Go through the material and set down every line without alteration.

-------------------------

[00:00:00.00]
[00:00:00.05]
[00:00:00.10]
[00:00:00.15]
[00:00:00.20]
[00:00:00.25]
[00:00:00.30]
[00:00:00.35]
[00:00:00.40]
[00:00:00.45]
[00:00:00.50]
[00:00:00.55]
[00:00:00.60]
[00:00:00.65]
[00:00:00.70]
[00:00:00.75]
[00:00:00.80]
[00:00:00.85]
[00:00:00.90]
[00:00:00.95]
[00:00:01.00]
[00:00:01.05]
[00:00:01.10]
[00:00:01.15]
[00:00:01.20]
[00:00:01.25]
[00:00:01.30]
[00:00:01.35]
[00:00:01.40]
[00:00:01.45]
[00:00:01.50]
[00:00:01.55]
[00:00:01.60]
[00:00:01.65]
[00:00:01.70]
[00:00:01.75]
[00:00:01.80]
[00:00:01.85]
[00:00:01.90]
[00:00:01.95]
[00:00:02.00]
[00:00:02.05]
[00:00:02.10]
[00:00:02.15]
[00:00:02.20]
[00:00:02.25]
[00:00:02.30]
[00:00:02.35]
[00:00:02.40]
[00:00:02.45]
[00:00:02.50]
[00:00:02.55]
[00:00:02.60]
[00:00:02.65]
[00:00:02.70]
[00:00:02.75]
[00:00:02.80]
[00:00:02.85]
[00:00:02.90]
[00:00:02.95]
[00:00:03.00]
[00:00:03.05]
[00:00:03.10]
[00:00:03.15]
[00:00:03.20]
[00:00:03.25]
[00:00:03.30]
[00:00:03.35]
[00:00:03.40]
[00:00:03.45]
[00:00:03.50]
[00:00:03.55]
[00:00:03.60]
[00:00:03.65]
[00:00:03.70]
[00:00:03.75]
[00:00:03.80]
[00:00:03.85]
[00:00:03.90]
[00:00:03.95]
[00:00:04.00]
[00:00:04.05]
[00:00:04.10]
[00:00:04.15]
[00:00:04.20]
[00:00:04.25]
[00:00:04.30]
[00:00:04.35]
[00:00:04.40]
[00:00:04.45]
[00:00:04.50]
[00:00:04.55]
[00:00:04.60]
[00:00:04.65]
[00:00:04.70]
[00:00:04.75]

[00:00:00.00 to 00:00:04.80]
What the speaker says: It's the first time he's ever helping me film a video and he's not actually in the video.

-------------------------

■ TASK RESULT:
[00:00:00.00]
[00:00:00.05]
[00:00:00.10]
[00:00:00.15]
[00:00:00.20]
[00:00:00.25]
[00:00:00.30]
[00:00:00.35]
[00:00:00.40]
[00:00:00.45]
[00:00:00.50]
[00:00:00.55]
[00:00:00.60]
[00:00:00.65]
[00:00:00.70]
[00:00:00.75]
[00:00:00.80]
[00:00:00.85]
[00:00:00.90]
[00:00:00.95]
[00:00:01.00]
[00:00:01.05]
[00:00:01.10]
[00:00:01.15]
[00:00:01.20]
[00:00:01.25]
[00:00:01.30]
[00:00:01.35]
[00:00:01.40]
[00:00:01.45]
[00:00:01.50]
[00:00:01.55]
[00:00:01.60]
[00:00:01.65]
[00:00:01.70]
[00:00:01.75]
[00:00:01.80]
[00:00:01.85]
[00:00:01.90]
[00:00:01.95]
[00:00:02.00]
[00:00:02.05]
[00:00:02.10]
[00:00:02.15]
[00:00:02.20]
[00:00:02.25]
[00:00:02.30]
[00:00:02.35]
[00:00:02.40]
[00:00:02.45]
[00:00:02.50]
[00:00:02.55]
[00:00:02.60]
[00:00:02.65]
[00:00:02.70]
[00:00:02.75]
[00:00:02.80]
[00:00:02.85]
[00:00:02.90]
[00:00:02.95]
[00:00:03.00]
[00:00:03.05]
[00:00:03.10]
[00:00:03.15]
[00:00:03.20]
[00:00:03.25]
[00:00:03.30]
[00:00:03.35]
[00:00:03.40]
[00:00:03.45]
[00:00:03.50]
[00:00:03.55]
[00:00:03.60]
[00:00:03.65]
[00:00:03.70]
[00:00:03.75]
[00:00:03.80]
[00:00:03.85]
[00:00:03.90]
[00:00:03.95]
[00:00:04.00]
[00:00:04.05]
[00:00:04.10]
[00:00:04.15]
[00:00:04.20]
[00:00:04.25]
[00:00:04.30]
[00:00:04.35]
[00:00:04.40]
[00:00:04.45]
[00:00:04.50]
[00:00:04.55]
[00:00:04.60]
[00:00:04.65]
[00:00:04.70]
[00:00:04.75]

[00:00:00.00 to 00:00:04.80]
What the speaker says: It's the first time he's ever helping me film a video and he's not actually in the video.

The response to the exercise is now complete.